The annual costs related to opioid addiction skyrocketed over the past 15 years, from $29.1 billion in 2001 to $115 billion in 2016, according to Altarum. The greatest costs come from lost productivity, wages and tax revenue related to overdose deaths, which the group estimates costs about $800,000 per person.
Healthcare costs related to opioids grew by $215.7 billion between 2001 and 2017, a cost that is especially felt in Medicaid programs, according to the report.
A cost estimate like this, according to Altarum, can offer a starting point for solutions to address the epidemic.
"A cost estimate is valuable in understanding the scope of the problem, identifying areas of society most affected by it and creating evidence-based interventions to address the issue," the report said. "As communities across the nation grapple with how best to respond to the crisis, such estimates can be a critical starting point for action."
Altarum offers three policy recommendations based on its economic estimates:
- Enhance prevention efforts. Policymakers should focus on continued education for clinicians on the risk associated with opioids and should create policies that provide incentives to insurers to cover alternative pain treatments.
- Ease access to addiction treatment. This would include working with payers to remove barriers to coverage for recovery treatment and encouraging providers and community groups to work better together on support services.
- Study the road to recovery. Having a more accurate blueprint of how long it takes opioid addicts to recover can enhance support services and improve patient access.
Senate report: Opioid manufacturers paid kickbacks to patient advocacy groups
Meanwhile, Sen. Claire McCaskill, D-Mo., the ranking Democrat on the Senate's Homeland Security and Governmental Affairs Committee, released a report (PDF) that dives into payouts made by five major pharmaceutical companies to patient advocacy groups that can influence opioid marketing.
Purdue Pharma, Janssen Pharmaceuticals, Mylan, Depomed and Insys Therapeutics paid nearly $9 million to 14 different groups that were working on opioid addiction and pain management between 2012 and 2017, according to the report. Several of those groups received much of their funding from opioid manufacturers in that five-year window.

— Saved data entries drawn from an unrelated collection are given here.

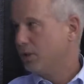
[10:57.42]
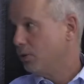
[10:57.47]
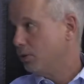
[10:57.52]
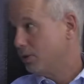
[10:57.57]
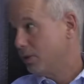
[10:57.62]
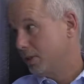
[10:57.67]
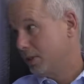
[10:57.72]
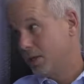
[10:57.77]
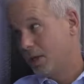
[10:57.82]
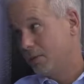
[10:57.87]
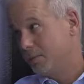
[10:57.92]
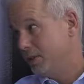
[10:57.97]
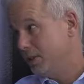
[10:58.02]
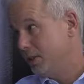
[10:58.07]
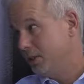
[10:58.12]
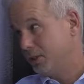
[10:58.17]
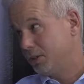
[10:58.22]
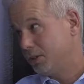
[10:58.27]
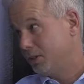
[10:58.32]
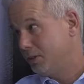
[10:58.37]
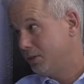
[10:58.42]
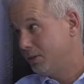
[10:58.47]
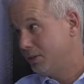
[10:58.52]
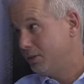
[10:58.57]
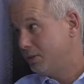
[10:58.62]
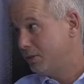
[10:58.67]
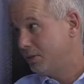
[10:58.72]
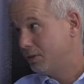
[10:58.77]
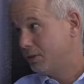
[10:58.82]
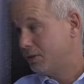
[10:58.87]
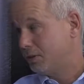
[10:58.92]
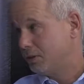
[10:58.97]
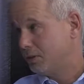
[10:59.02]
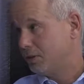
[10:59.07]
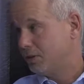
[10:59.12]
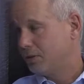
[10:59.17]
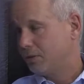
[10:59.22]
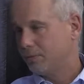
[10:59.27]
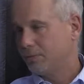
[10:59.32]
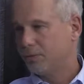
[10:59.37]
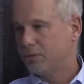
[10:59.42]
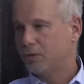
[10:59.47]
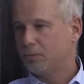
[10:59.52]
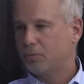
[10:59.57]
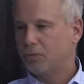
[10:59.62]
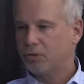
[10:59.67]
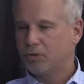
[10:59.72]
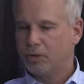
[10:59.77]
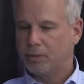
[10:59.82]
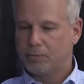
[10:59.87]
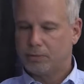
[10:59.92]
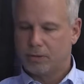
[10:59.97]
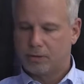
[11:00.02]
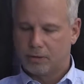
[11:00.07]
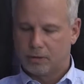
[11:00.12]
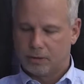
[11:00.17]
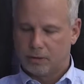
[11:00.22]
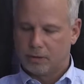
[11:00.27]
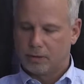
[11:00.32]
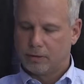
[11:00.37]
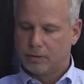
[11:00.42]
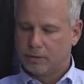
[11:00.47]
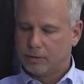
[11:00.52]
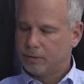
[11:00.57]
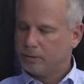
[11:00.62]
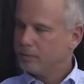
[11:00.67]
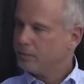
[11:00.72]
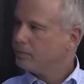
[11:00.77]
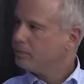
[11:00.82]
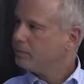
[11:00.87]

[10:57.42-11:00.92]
local great accommodations. Mm-hmm. There's trips. um, there's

BREAKING NEWS: Claire has just released a new report as part of her ongoing investigation into the business practices of opioid manufacturers & distributors.— McCaskill Office (@McCaskillOffice) February 13, 2018
"Our report indicates that in some instances they are merely fronting for these manufacturers." https://t.co/7lSXksxrQR
The report found that opioid messaging from the advocacy groups studied often offered a positive take on opioid use and amplified marketing from the pharmaceutical companies. For example, the American Academy of Pain Medicine in 2009 issued a patient guide that said "opioids are rarely addictive" when used appropriately for pain management, while accepting $1.2 million from opioid makers between 2012 and 2017.
The report also notes that these advocacy groups are not required to disclose their donors. None of the groups included in McCaskill's report offered an online source on their donors and donation numbers, and she called for legislative action to increase transparency.
“The financial relationships between these groups and opioid manufacturers should be clear to the general public,” McCaskill said in a statement. “We passed a law ensuring the public had information on payments to doctors by pharmaceutical companies, and I can’t imagine why the same shouldn’t be done in this space.”